Yes, I got tagged with this in Facebook originally. As long as I was free-associating, I thought I'd put it up here, in my ongoing quest to be myself.

  1. I would want Jodie Foster to play me in my bio-pic.

  2. I have never learned to do cartwheels. Probably won’t, at this rate.

  3. Once upon a time, I could name all of Henry VIII’s wives in order, and tell you how each marriage ended.

  4. I was born on Election Day.

  5. My mother voted absentee a few days before that, having given up on the belief that she would ever have me because I was born a month overdue.

  6. I’ve worn glasses since I was 5. I had radial keratotomy when I was 20, which corrected my vision for a while, but it didn’t last. I wear contacts most of the time because I'm vain.

  7. Back when I worked as a Kelly temp, I typed around 110 words per minute with almost zero errors.
  8. I used to be a member of Mensa. At the first meeting I attended, I met the man who would become my first husband (but not my last, nor my second-to-last). Draw your own conclusions about my intelligence.

  9. My dad’s birthday is Nov. 3. Mine is Nov. 6. My oldest daughter’s is Nov. 12. If she ever has children, she has to have one born Nov. 24 to continue the pattern.

  10. I think my daughters are really, really amazingly wonderful.

  11. My longest one-day bike mileage (so far) is 94, when we did Tour des Lacs in 2007. (This is a beautiful ride from Spokane into Idaho and back. If you're a cyclist, come check it out!)

  12. I used to read enormous amounts of science fiction and fantasy, and at one point subscribed to 3 science fiction magazines (Asimov's, Analog, and Aboriginal, which no longer exists).

  13. Every single time I have ever tried to watch 2001: A Space Odyssey all the way through, I have fallen asleep.

  14. When my second mother-in-law died of lung cancer I was there with the rest of the family. It was amazing and intense and exhausting, and after she died she was so beautiful, like marble.

  15. I was captain of our High School Bowl team. This was a quiz show hosted by a local TV station, kind of like Jeopardy.

  16. When I tore my hamstring a few years ago doing yoga, it sounded like a rifle shot. (Yes, I still do yoga.)

  17. When I bought my first PC in about 1986, I stayed up late many nights writing DOS *.BAT files for fun.

  18. I object to raisins in cookies. They are just masquerading as chocolate chips to deceive the nearsighted.

  19. I’m subject to vertigo attacks that make me feel as if I have the drunk whirlies, without benefit (or enjoyment) of alcohol.

  20. Sometimes when I sleep, my eyes are open—just a little. This is apparently very creepy. At a sleepover birthday party in my childhood, two of my friends thought I was dead.

  21. My college nickname was Greenie because there was a Barb Green going through sorority rush at the same time and I was Barb Greene-with-an-E.

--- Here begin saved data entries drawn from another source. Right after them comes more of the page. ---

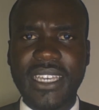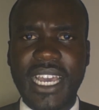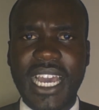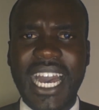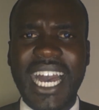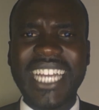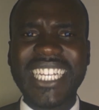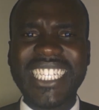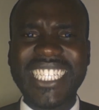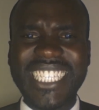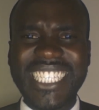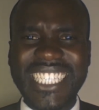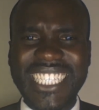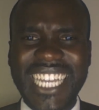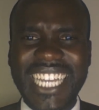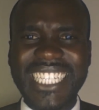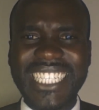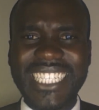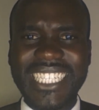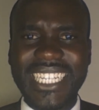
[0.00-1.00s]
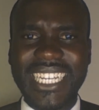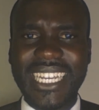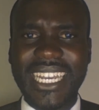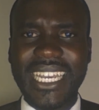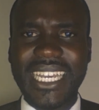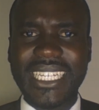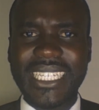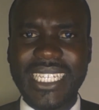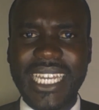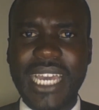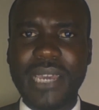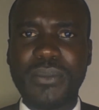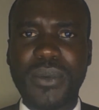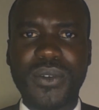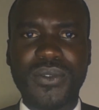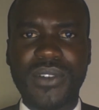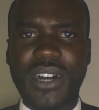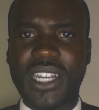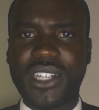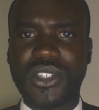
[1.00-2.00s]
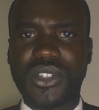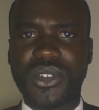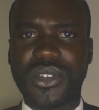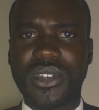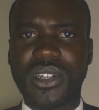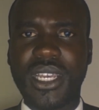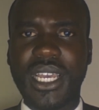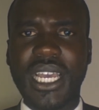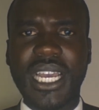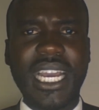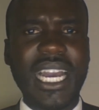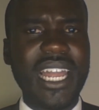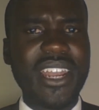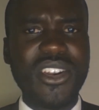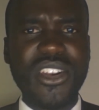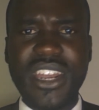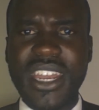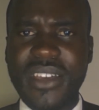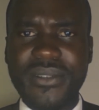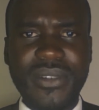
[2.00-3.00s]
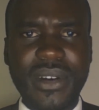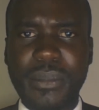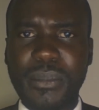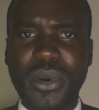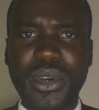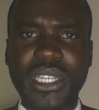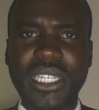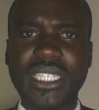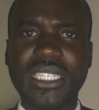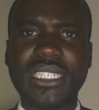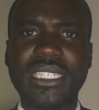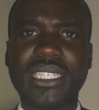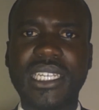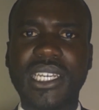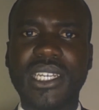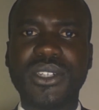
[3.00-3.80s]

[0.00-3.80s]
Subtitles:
And such a type of action can never point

  22. I went to a Seventh Day Adventist school for first grade because my birthday was after the cutoff date for Idaho public school. Once I was a bona fide first grade graduate, the public school could take me for second grade. Go figure.

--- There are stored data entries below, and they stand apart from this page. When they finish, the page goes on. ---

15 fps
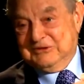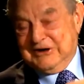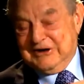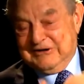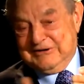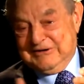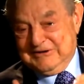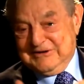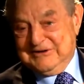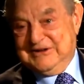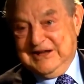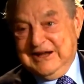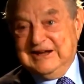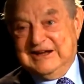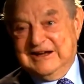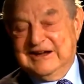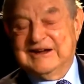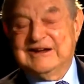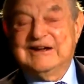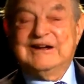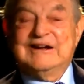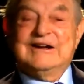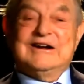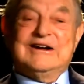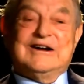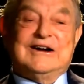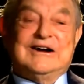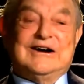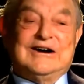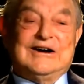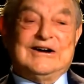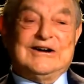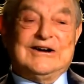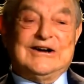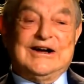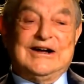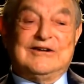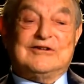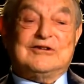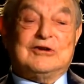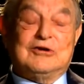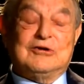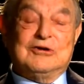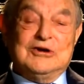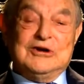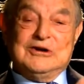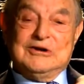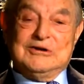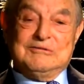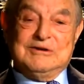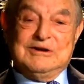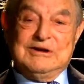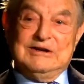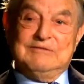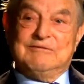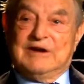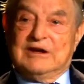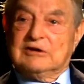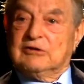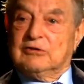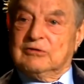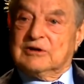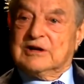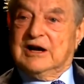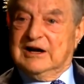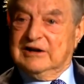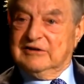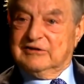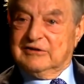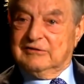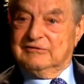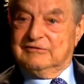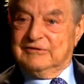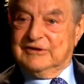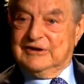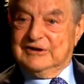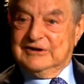our thinking, and so we invent all kinds of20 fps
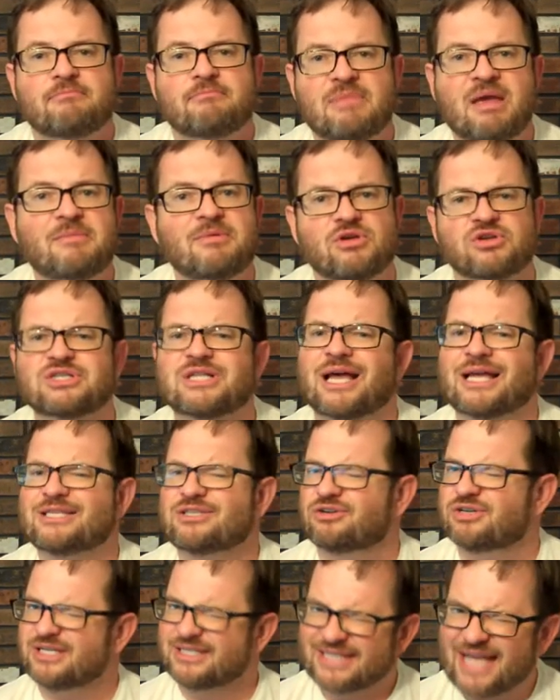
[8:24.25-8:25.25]
Maybe those
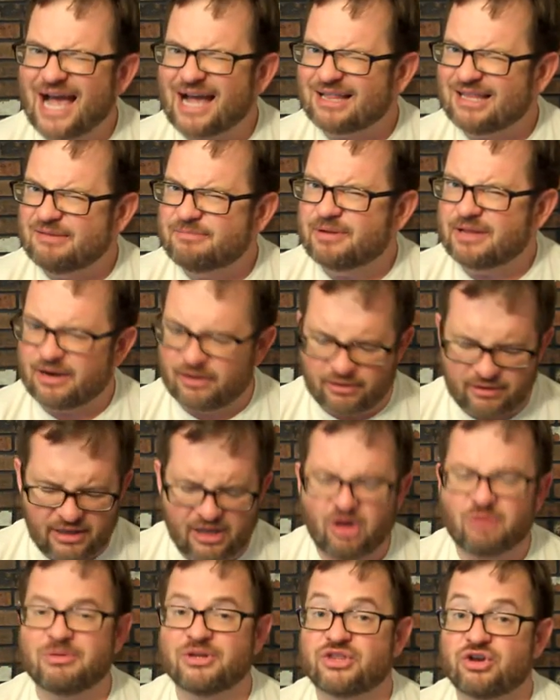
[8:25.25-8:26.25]
lines aren't exactly
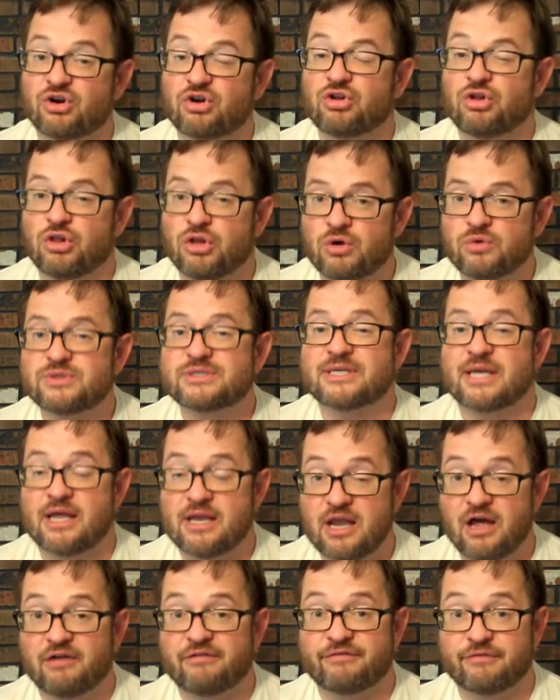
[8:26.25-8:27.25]
parallel, but they're close
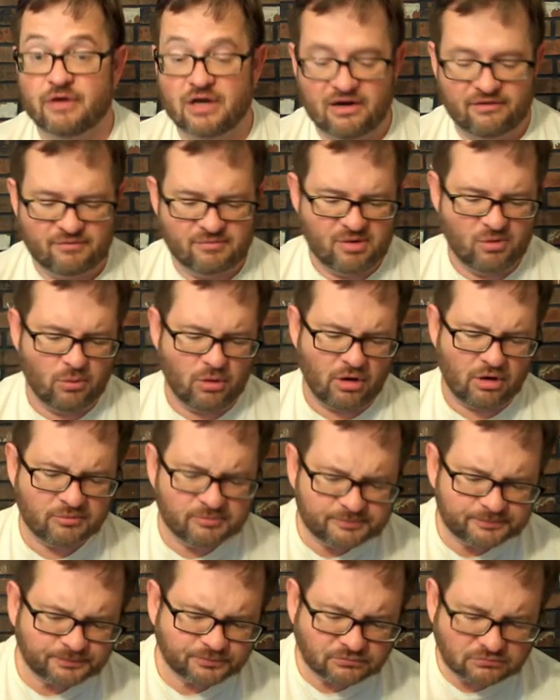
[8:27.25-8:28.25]
enough for government work.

  23. Unless I go back to before I started 4-H and Bluebirds in about second or third grade, I can’t remember a period in my life when I was not involved in some kind of group, committee, board, or other volunteer or civic activity.

  24. As far as I know, I’m not allergic to any foods or medications. I’ve had morphine once and it nauseated me but that’s about it.

  25. I once had a poem published in one of those books they try to get you to buy after accepting your work for publication. I may still have my copy somewhere around here….

  26. Bonus item: I am (finally) married to the love of my life, after learning a lot (I hope--and he hopes!) in my first two marriages. Third time IS the charm, for me at least.